Die Ergebnisse der Meta-Analyse zeigen, dass Bodenmikroorganismen sehr empfindlich auf die Klimaerwärmung reagieren, mit einer stärkeren zeitlichen Verschiebung der Phänologie als die Pflanzen. Die Mikroorganismen beginnen als Reaktion auf die Erwärmung ihre Aktivität im Frühjahr früher und bleiben im Herbst länger aktiv als die Pflanzen. «Diese Verschiebung ist in Waldökosystemen und in kohlenstoffreichen Böden, wie sie für kältere Regionen typisch sind, besonders ausgeprägt», erklärt Prof. Dr. Hao Wang von der Universität Lanzhou und Erstautor der Studie.

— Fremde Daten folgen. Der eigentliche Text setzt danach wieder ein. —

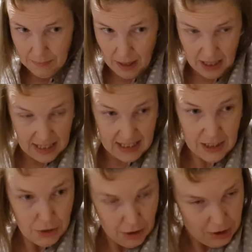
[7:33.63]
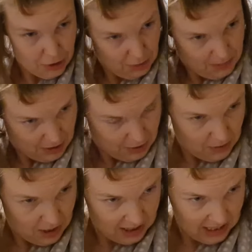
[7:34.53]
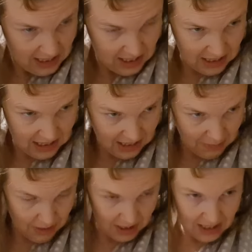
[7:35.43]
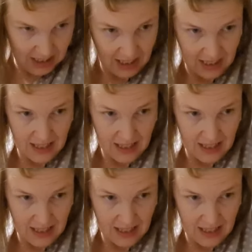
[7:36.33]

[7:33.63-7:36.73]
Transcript: But it did do us 2 meals and we had that Sunday and Monday.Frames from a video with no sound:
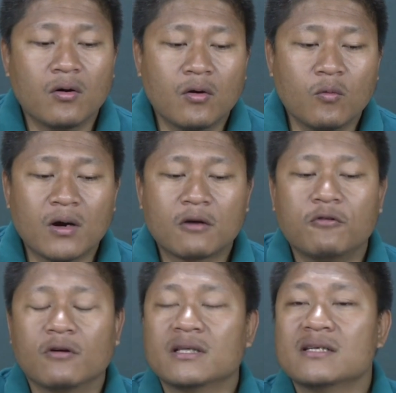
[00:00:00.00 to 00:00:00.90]
work
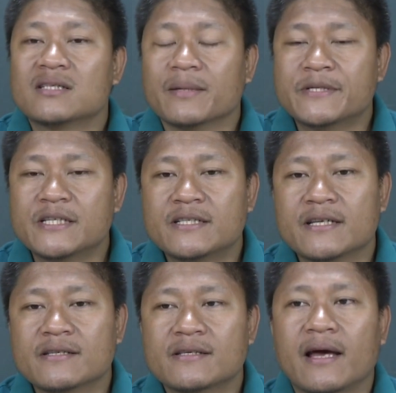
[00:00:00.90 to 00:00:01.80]
for these
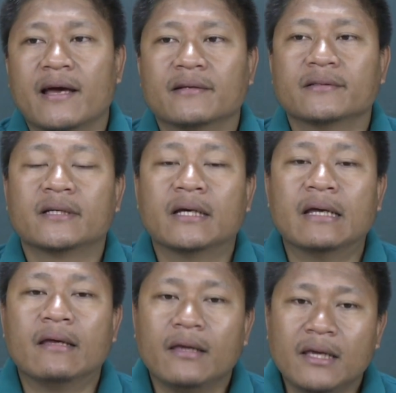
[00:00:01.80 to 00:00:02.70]
subsistence and
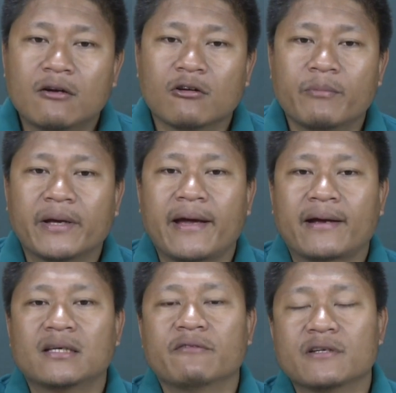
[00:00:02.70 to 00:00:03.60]
economic
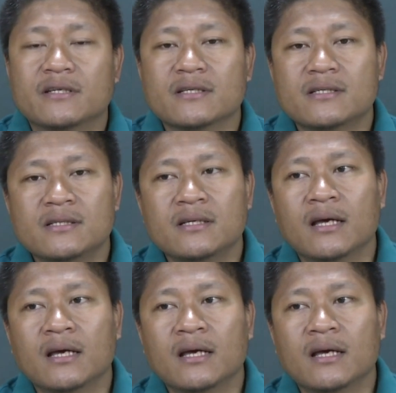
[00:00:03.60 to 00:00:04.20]
activities.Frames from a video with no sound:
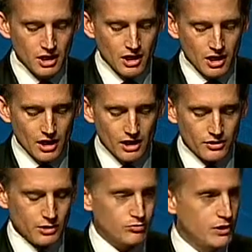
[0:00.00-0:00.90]
And I
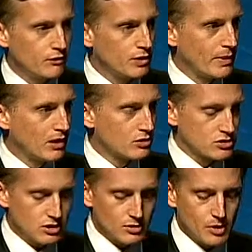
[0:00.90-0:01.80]
think briefly about
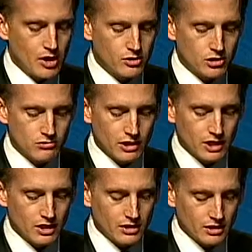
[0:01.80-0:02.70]
my own
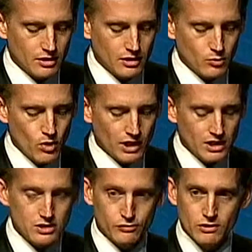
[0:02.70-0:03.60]
career and working
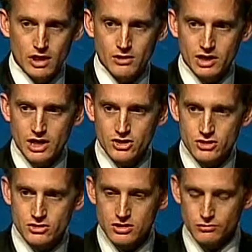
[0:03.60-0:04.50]
in different
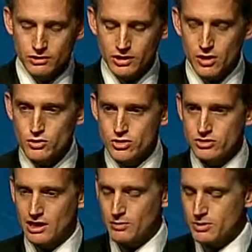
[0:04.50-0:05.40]
locations and different cultures and
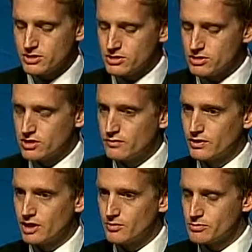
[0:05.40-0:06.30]
how business has
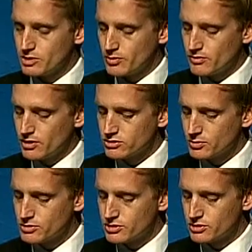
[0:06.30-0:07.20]
overcome some of those
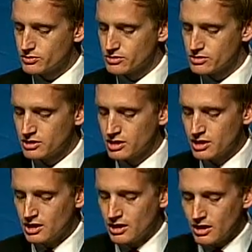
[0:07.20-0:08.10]
obstacles.
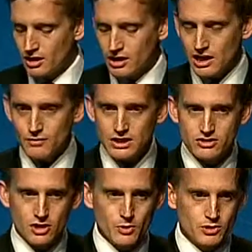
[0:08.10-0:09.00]
I gave an
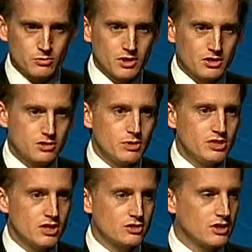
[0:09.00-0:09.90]
example to some customers
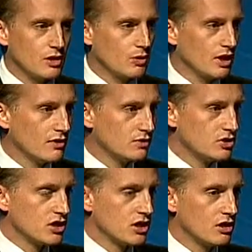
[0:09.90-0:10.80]
yesterday when I lived in
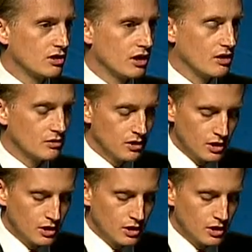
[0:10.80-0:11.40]
Chicago.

«Auffallend ist, dass diese Diskrepanz zwischen pflanzlicher und mikrobieller Phänologie, trotz regionaler Unterschiede, in allen Ökosystemen ein einheitliches Muster darstellt. Wir sind lange davon ausgegangen, dass Pflanzen und Mikroorganismen synchron arbeiten, aber unsere Ergebnisse zeigen, dass die Klimaerwärmung diese Synchronität allmählich untergräbt», so Thakur weiter.

Folgen für die Ökosysteme

Diese Desynchronisation zwischen Pflanzen und Bodenmikroorganismen könnte wesentliche Prozesse wie die Kohlenstoffspeicherung und den Energie- und Nährstofffluss in Ökosystemen beeinträchtigen. «Dies wirft Bedenken hinsichtlich ihrer Widerstandsfähigkeit in einer sich erwärmenden Welt auf», sagt Thakur. «Die Phänologie der Bodenmikroorganismen könnte somit ein versteckter Faktor für Klima-Rückkopplungen sein, der die negativen Folgen der Klimaerwärmung verstärkt», warnt Thakur. «Wenn die Diskrepanz zwischen dem jahreszeitlichen Rhythmus von Pflanzen und Mikroorganismen fortbesteht, könnte sie die Kernprozesse von Ökosystemen destabilisieren, die deren Funktionieren unterstützen», so Thakur weiter.

Aufbauend auf den neuen Erkenntnissen wird die Forschungsgruppe Terrestrial Ecology am Institut für Ökologie und Evolution der Universität Bern nun weitere Experimente durchführen. Im Rahmen des Langzeit-Aussensexperiments «Hasli Outdoor Mesocosm Experiment (HOME)» in der Ethologischen Station Hasli sollen die Auswirkungen verschiedener Stressfaktoren, wie Klimaerwärmung und Trockenheit, auf Pflanzen-, Insekten- und Mikrobengemeinschaften sowie auf das Funktionieren von Ökosystemen weiter untersucht werden.